Data Wrangling in Python – How to Join And Merge Pandas Dataframe

Join And Merge Pandas Dataframe

import modules


import pandas as pd
from IPython.display import display
from IPython.display import Image

Create a dataframe

raw_data = {
        'subject_id': ['1', '2', '3', '4', '5'],
        'first_name': ['Alex', 'Amy', 'Allen', 'Alice', 'Ayoung'], 
        'last_name': ['Anderson', 'Ackerman', 'Ali', 'Aoni', 'Atiches']}

df_a = pd.DataFrame(raw_data, columns = ['subject_id', 'first_name', 'last_name'])
df_a
subject_id first_name last_name
0 1 Alex Anderson
1 2 Amy Ackerman
2 3 Allen Ali
3 4 Alice Aoni
4 5 Ayoung Atiches

Create a second dataframe

raw_data = {
        'subject_id': ['4', '5', '6', '7', '8'],
        'first_name': ['Billy', 'Brian', 'Bran', 'Bryce', 'Betty'], 
        'last_name': ['Bonder', 'Black', 'Balwner', 'Brice', 'Btisan']}

df_b = pd.DataFrame(raw_data, columns = ['subject_id', 'first_name', 'last_name'])
df_b
subject_id first_name last_name
0 4 Billy Bonder
1 5 Brian Black
2 6 Bran Balwner
3 7 Bryce Brice
4 8 Betty Btisan

Create a third dataframe

raw_data = {
        'subject_id': ['1', '2', '3', '4', '5', '7', '8', '9', '10', '11'],
        'test_id': [51, 15, 15, 61, 16, 14, 15, 1, 61, 16]}

df_n = pd.DataFrame(raw_data, columns = ['subject_id','test_id'])
df_n
subject_id test_id
0 1 51
1 2 15
2 3 15
3 4 61
4 5 16
5 7 14
6 8 15
7 9 1
8 10 61
9 11 16

Join the two dataframes along rows

df_new = pd.concat([df_a, df_b])
df_new
subject_id first_name last_name
0 1 Alex Anderson
1 2 Amy Ackerman
2 3 Allen Ali
3 4 Alice Aoni
4 5 Ayoung Atiches
0 4 Billy Bonder
1 5 Brian Black
2 6 Bran Balwner
3 7 Bryce Brice
4 8 Betty Btisan

Join the two dataframes along columns

pd.concat([df_a, df_b], axis=1)
subject_id first_name last_name subject_id first_name last_name
0 1 Alex Anderson 4 Billy Bonder
1 2 Amy Ackerman 5 Brian Black
2 3 Allen Ali 6 Bran Balwner
3 4 Alice Aoni 7 Bryce Brice
4 5 Ayoung Atiches 8 Betty Btisan

Merge two dataframes along the subject_id value

pd.merge(df_new, df_n, on='subject_id')
subject_id first_name last_name test_id
0 1 Alex Anderson 51
1 2 Amy Ackerman 15
2 3 Allen Ali 15
3 4 Alice Aoni 61
4 4 Billy Bonder 61
5 5 Ayoung Atiches 16
6 5 Brian Black 16
7 7 Bryce Brice 14
8 8 Betty Btisan 15

Merge two dataframes with both the left and right dataframes using the subject_id key

pd.merge(df_new, df_n, left_on='subject_id', right_on='subject_id')
subject_id first_name last_name test_id
0 1 Alex Anderson 51
1 2 Amy Ackerman 15
2 3 Allen Ali 15
3 4 Alice Aoni 61
4 4 Billy Bonder 61
5 5 Ayoung Atiches 16
6 5 Brian Black 16
7 7 Bryce Brice 14
8 8 Betty Btisan 15

Merge with outer join

“Full outer join produces the set of all records in Table A and Table B, with matching records from both sides where available.
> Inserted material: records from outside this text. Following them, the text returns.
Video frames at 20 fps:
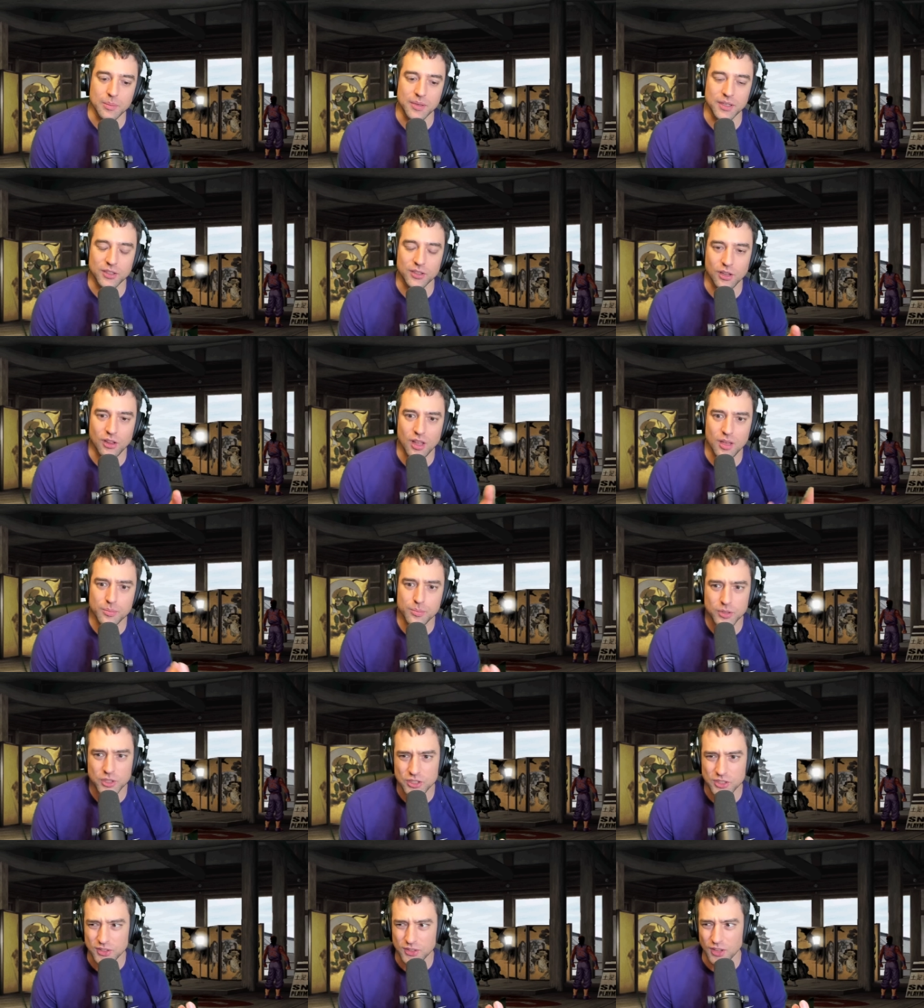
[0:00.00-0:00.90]
Because a lot of
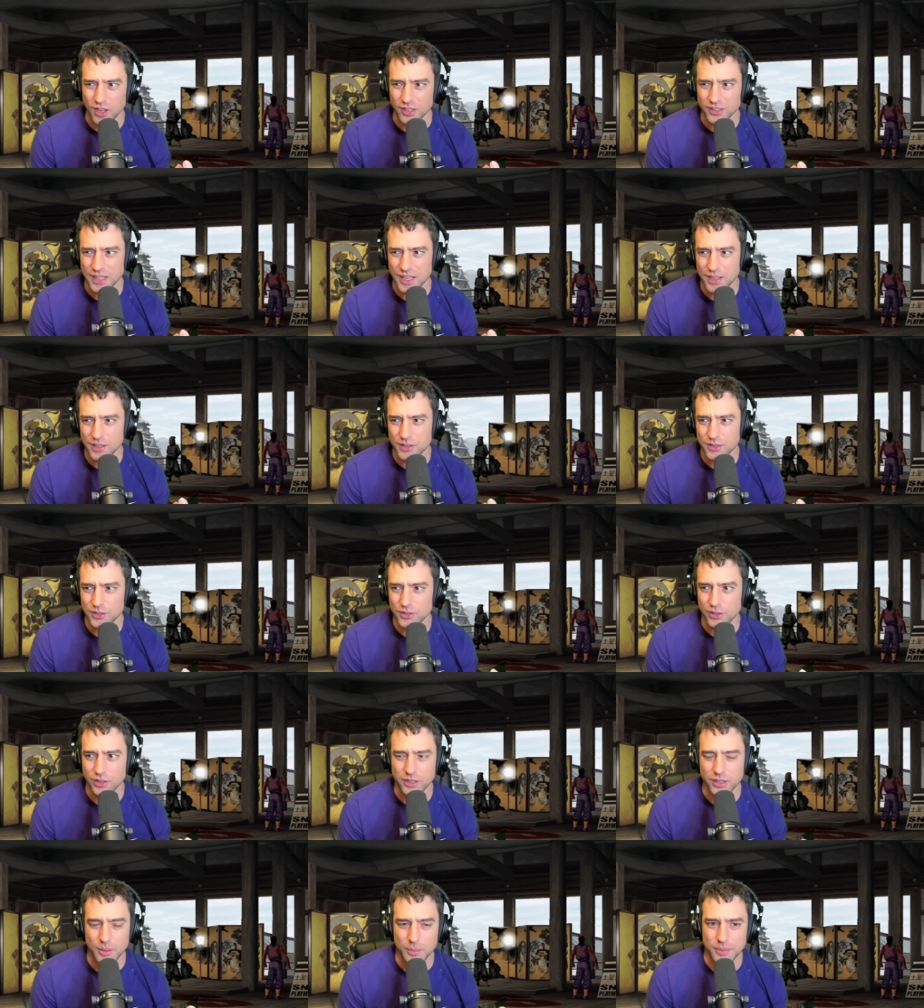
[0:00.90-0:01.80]
Bridget's knockdowns,
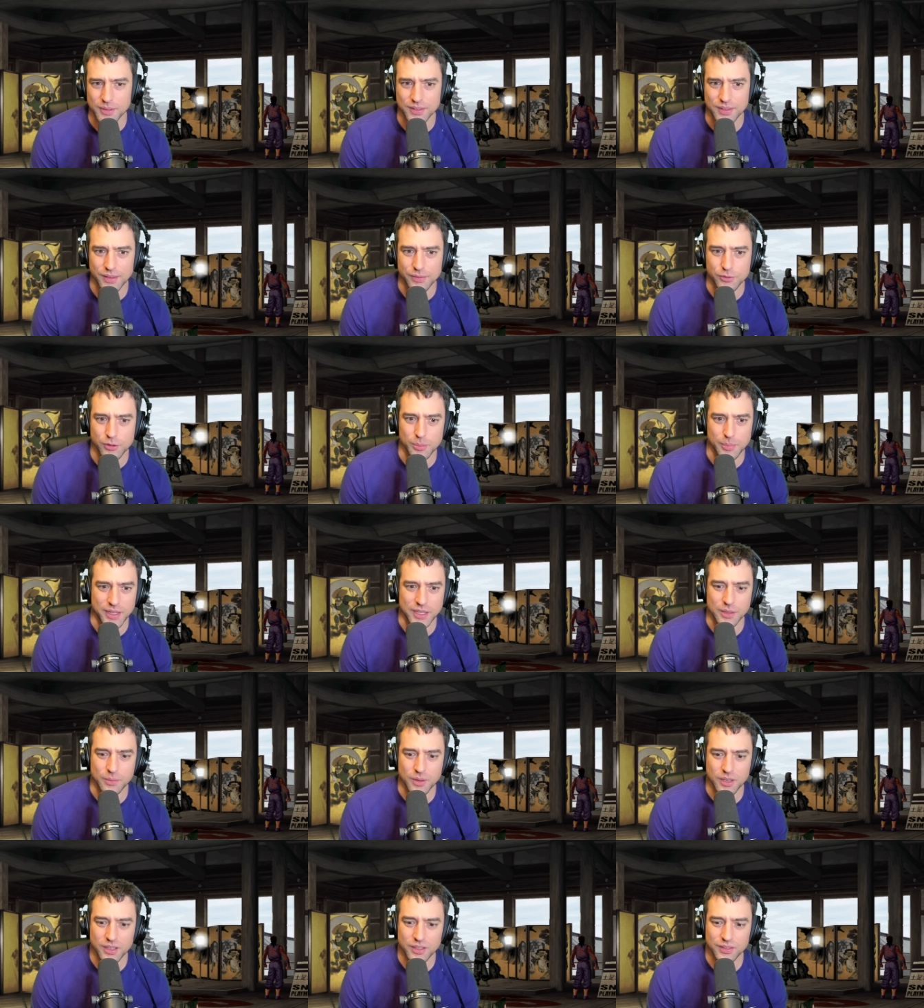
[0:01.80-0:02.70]
you end up in safe jump
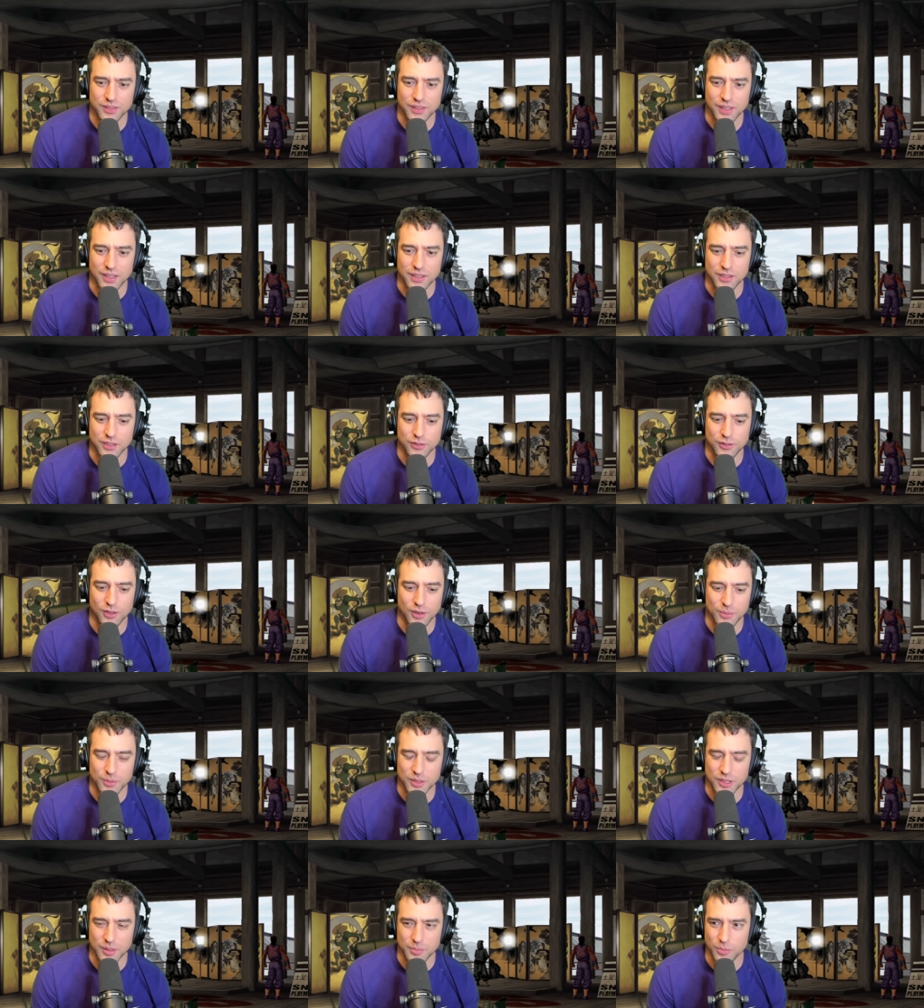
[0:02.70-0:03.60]
anyways, and there's not
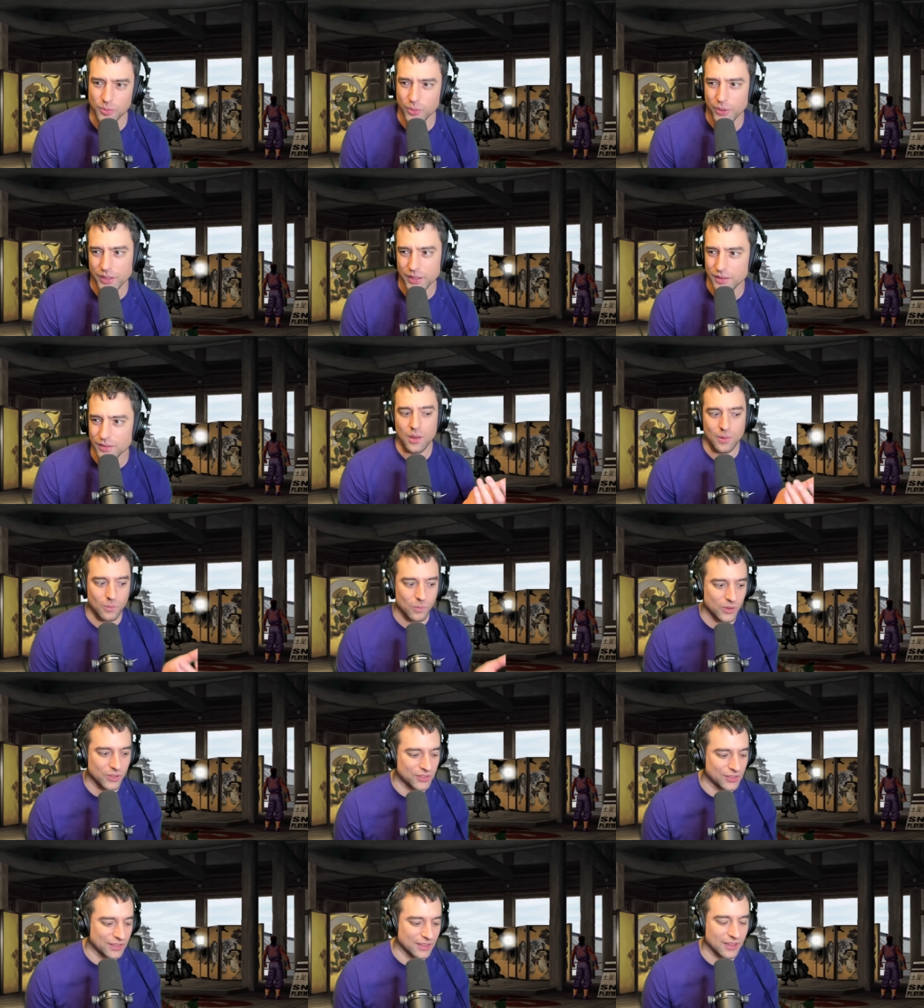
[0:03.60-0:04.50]
really a point of
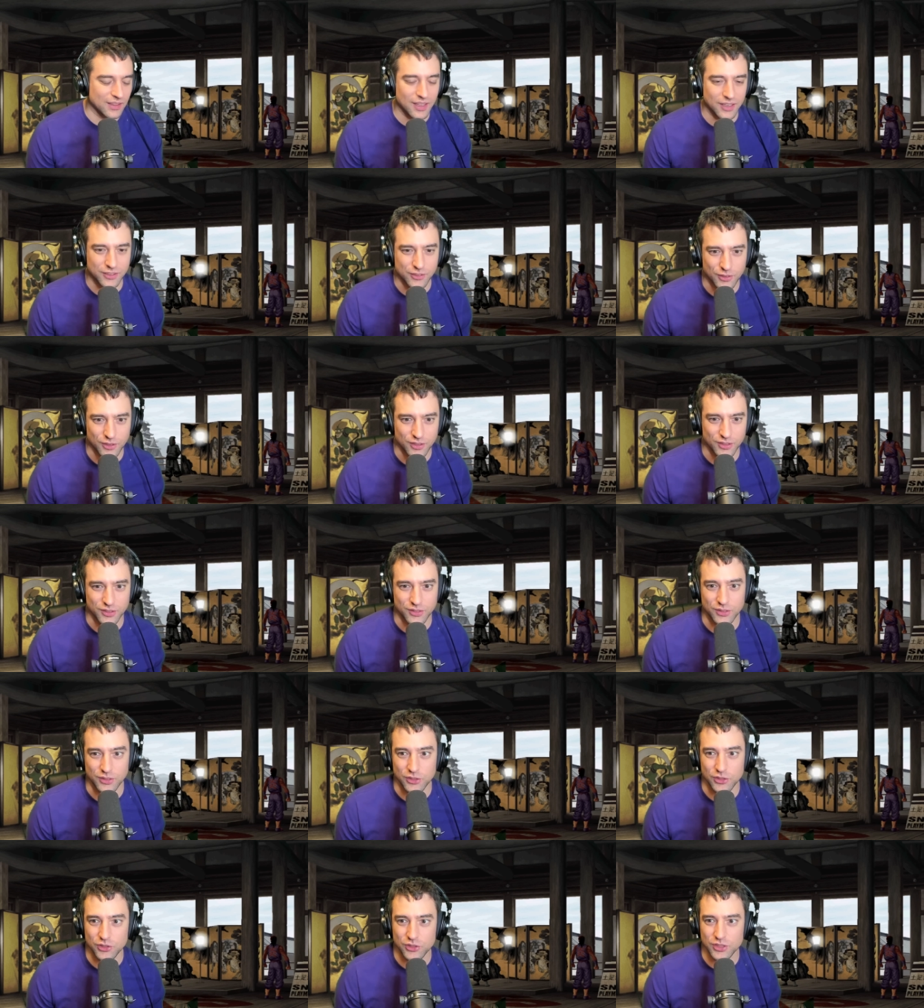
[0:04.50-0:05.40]
risking the technical
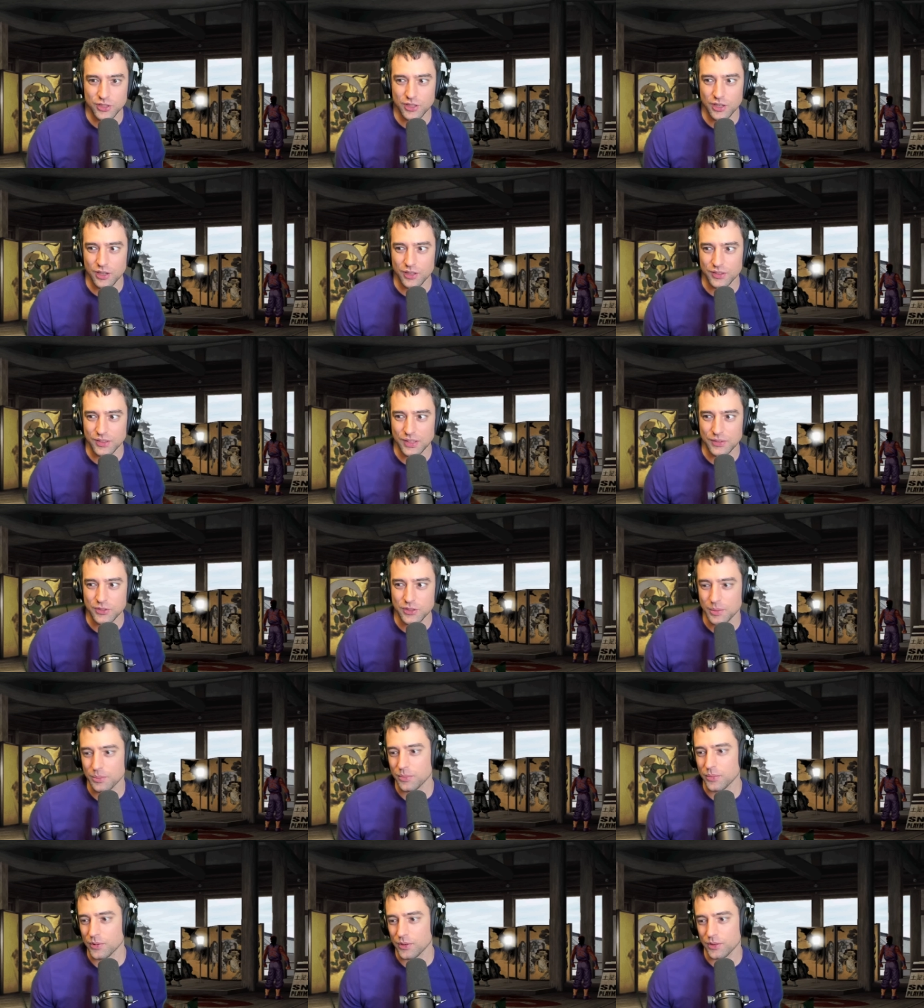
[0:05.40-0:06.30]
execution on a safe
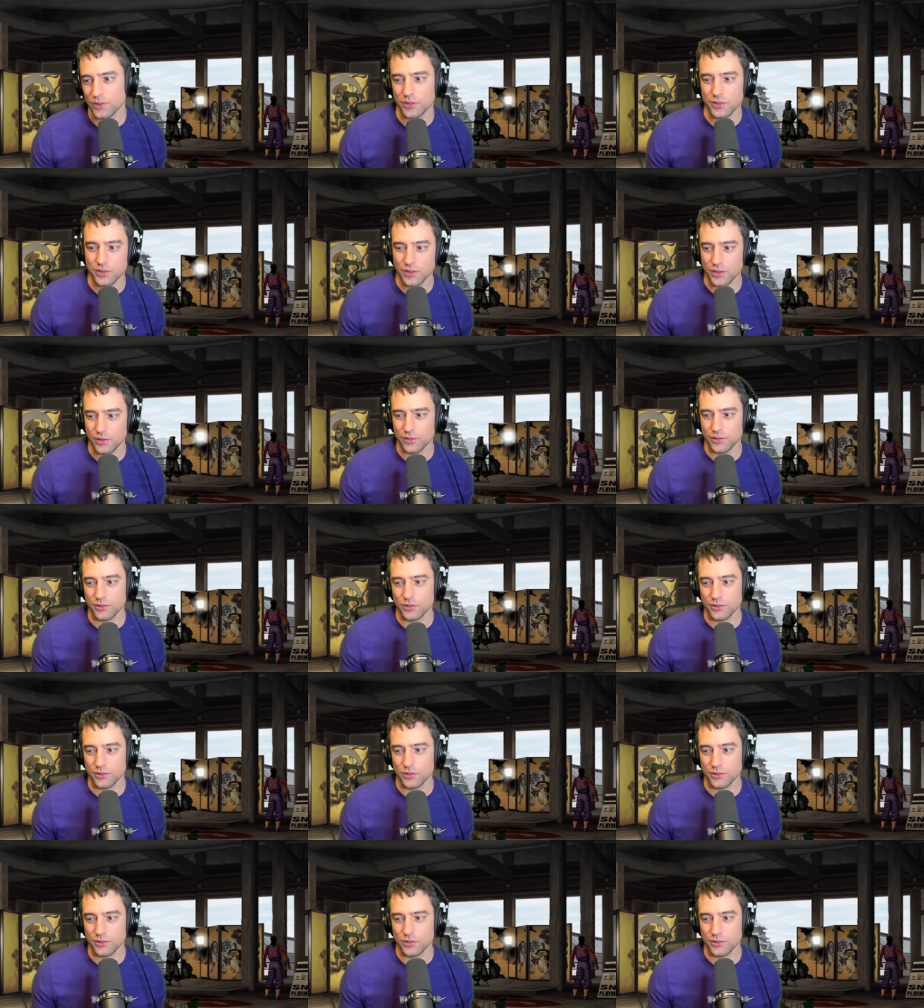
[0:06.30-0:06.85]
jump where you know you're,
If there is no match, the missing side will contain null.” – source

pd.merge(df_a, df_b, on='subject_id', how='outer')
subject_id first_name_x last_name_x first_name_y last_name_y
0 1 Alex Anderson NaN NaN
1 2 Amy Ackerman NaN NaN
2 3 Allen Ali NaN NaN
3 4 Alice Aoni Billy Bonder
4 5 Ayoung Atiches Brian Black
5 6 NaN NaN Bran Balwner
6 7 NaN NaN Bryce Brice
7 8 NaN NaN Betty Btisan

Merge with inner join

“Inner join produces only the set of records that match in both Table A and Table B.” – source

pd.merge(df_a, df_b, on='subject_id', how='inner')
subject_id first_name_x last_name_x first_name_y last_name_y
0 4 Alice Aoni Billy Bonder
1 5 Ayoung Atiches Brian Black

Merge with right join

pd.merge(df_a, df_b, on='subject_id', how='right')
subject_id first_name_x last_name_x first_name_y last_name_y
0 4 Alice Aoni Billy Bonder
1 5 Ayoung Atiches Brian Black
2 6 NaN NaN Bran Balwner
3 7 NaN NaN Bryce Brice
4 8 NaN NaN Betty Btisan

Merge with left join

“Left outer join produces a complete set of records from Table A, with the matching records (where available) in Table B. If there is no match, the right side will contain null.” – source

pd.merge(df_a, df_b, on='subject_id', how='left')
subject_id first_name_x last_name_x first_name_y last_name_y
0 1 Alex Anderson NaN NaN
1 2 Amy Ackerman NaN NaN
2 3 Allen Ali NaN NaN
3 4 Alice Aoni Billy Bonder
4 5 Ayoung Atiches Brian Black

Merge while adding a suffix to duplicate column names

pd.merge(df_a, df_b, on='subject_id', how='left', suffixes=('_left', '_right'))
subject_id first_name_left last_name_left first_name_right last_name_right
0 1 Alex Anderson NaN NaN
1 2 Amy Ackerman NaN NaN
2 3 Allen Ali NaN NaN
3 4 Alice Aoni Billy Bonder
4 5 Ayoung Atiches Brian Black

Merge based on indexes

pd.merge(df_a, df_b, right_index=True, left_index=True)
subject_id_x first_name_x last_name_x subject_id_y first_name_y last_name_y
0 1 Alex Anderson 4 Billy Bonder
1 2 Amy Ackerman 5 Brian Black
2 3 Allen Ali 6 Bran Balwner
3 4 Alice Aoni 7 Bryce Brice
4 5 Ayoung Atiches 8 Betty Btisan

Python Example for Beginners

Two Machine Learning Fields

There are two sides to machine learning:

  • Practical Machine Learning:This is about querying databases, cleaning data, writing scripts to transform data and gluing algorithm and libraries together and writing custom code to squeeze reliable answers from data to satisfy difficult and ill defined questions. It’s the mess of reality.
  • Theoretical Machine Learning: This is about math and abstraction and idealized scenarios and limits and beauty and informing what is possible. It is a whole lot neater and cleaner and removed from the mess of reality.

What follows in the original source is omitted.